Fundación Valle del Lili, Cali, Colombia.
Universidad Icesi, Cali, Colombia.
J Investig Med High Impact Case Rep. 2023 Jan-Dec;11:23247096231158951. doi: 10.1177/23247096231158951.
Central airway obstruction refers to the occlusion of more than 50% of the trachea, main stem bronchi, or lobar bronchus. It can potentially become a life-threatening condition. Pulmonary hamartomas (PH) are rare tumors with an incidence of 0.25%, constituting about 8% of all benign lung neoplasms. Only 10% of PH occur endobronchially, while the remaining appear peripherally. We present the case of a women with an endobronchial hamartoma that required emergent resection by bronchoscopy. This is 44-year-old woman, with a history of an endobronchial mass on the right main stem bronchus (RMSB) without histopathological diagnosis or surgical management. She presented with a history of chronic cough and expectoration. Upon admission, a chest X-ray was performed, showing opacities of the right lung and amputations of the RMSB. Bronchoscopy was performed and a tumor-like mass that occludes the RMSB was found, with valve effect causing intermittent occlusion. In anesthetic induction, she presents severe airway obstruction and cardiorespiratory arrest. During resuscitation maneuvers, the lesion that was obstructing the light is seen and resection was performed with electrocautery and cryotherapy probes. Histopathological report described an endobronchial chondromesenchymal hamartoma, with no signs of malignancy. The control X-ray showed adequate re-expansion of the right lung. In conclusion, although endobronchial hamartoma has a low incidence and has a slow growth rate, it can manifest as severe airway obstruction. To achieve a complete resection of an endobronchial lesion, both rigid and/or flexible bronchoscopy plus multimodal interventions are recommended.

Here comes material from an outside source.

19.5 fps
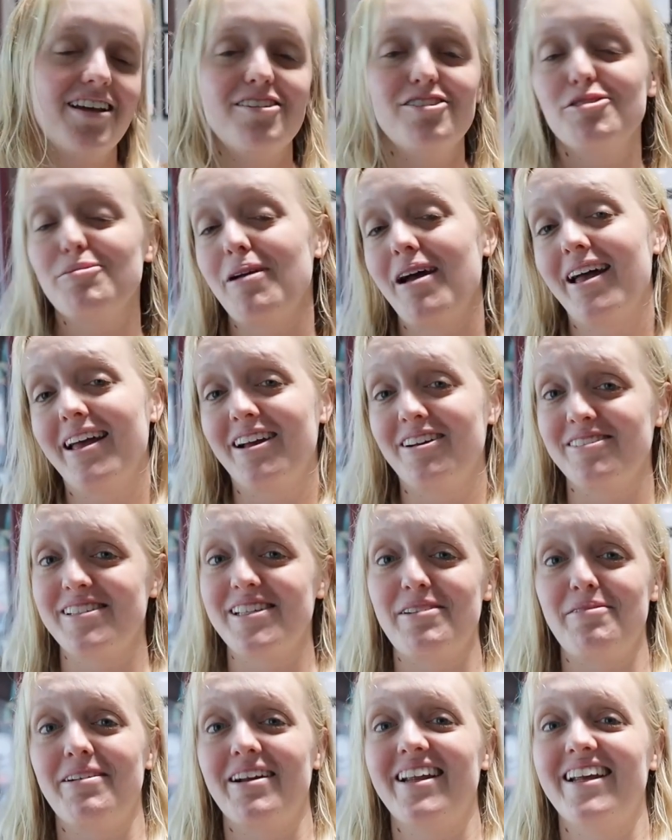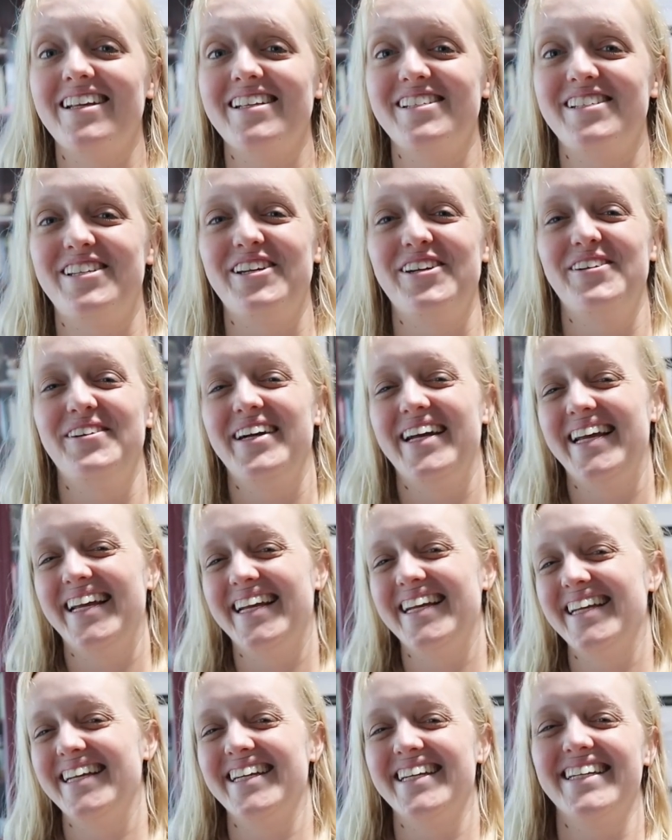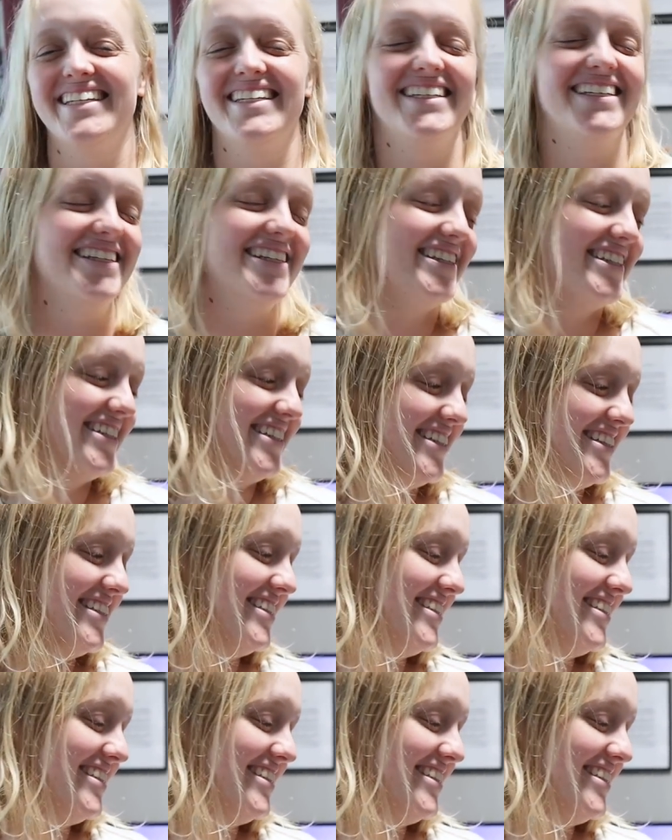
eighteen month old son. He's yeah, he's probably sulking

中央气道阻塞是指气管、主支气管或叶支气管阻塞超过 50%。它可能会成为危及生命的情况。肺错构瘤(PH)是一种罕见的肿瘤,发病率为 0.25%,占所有良性肺肿瘤的 8%左右。只有 10%的 PH 发生在支气管内,其余的则出现在周围。我们报告了一例女性支气管内错构瘤病例,需要通过支气管镜紧急切除。这是一位 44 岁的女性,右侧主支气管(RMSB)有支气管内肿块病史,但未进行组织病理学诊断或手术治疗。她有慢性咳嗽和咳痰病史。入院时,进行了胸部 X 光检查,显示右肺混浊和 RMSB 截断。进行了支气管镜检查,发现一个肿瘤样肿块阻塞了 RMSB,并伴有瓣膜效应导致间歇性阻塞。在麻醉诱导时,她出现严重的气道阻塞和心肺骤停。在复苏操作过程中,看到了阻塞光线的病变,并使用电烙术和冷冻探针进行了切除。组织病理学报告描述为支气管内软骨间叶错构瘤,无恶性迹象。X 光片复查显示右肺充分复张。总之,尽管支气管内错构瘤发病率低,生长速度缓慢,但它可能表现为严重的气道阻塞。为了实现支气管内病变的完全切除,建议采用刚性和/或柔性支气管镜检查联合多种模式干预。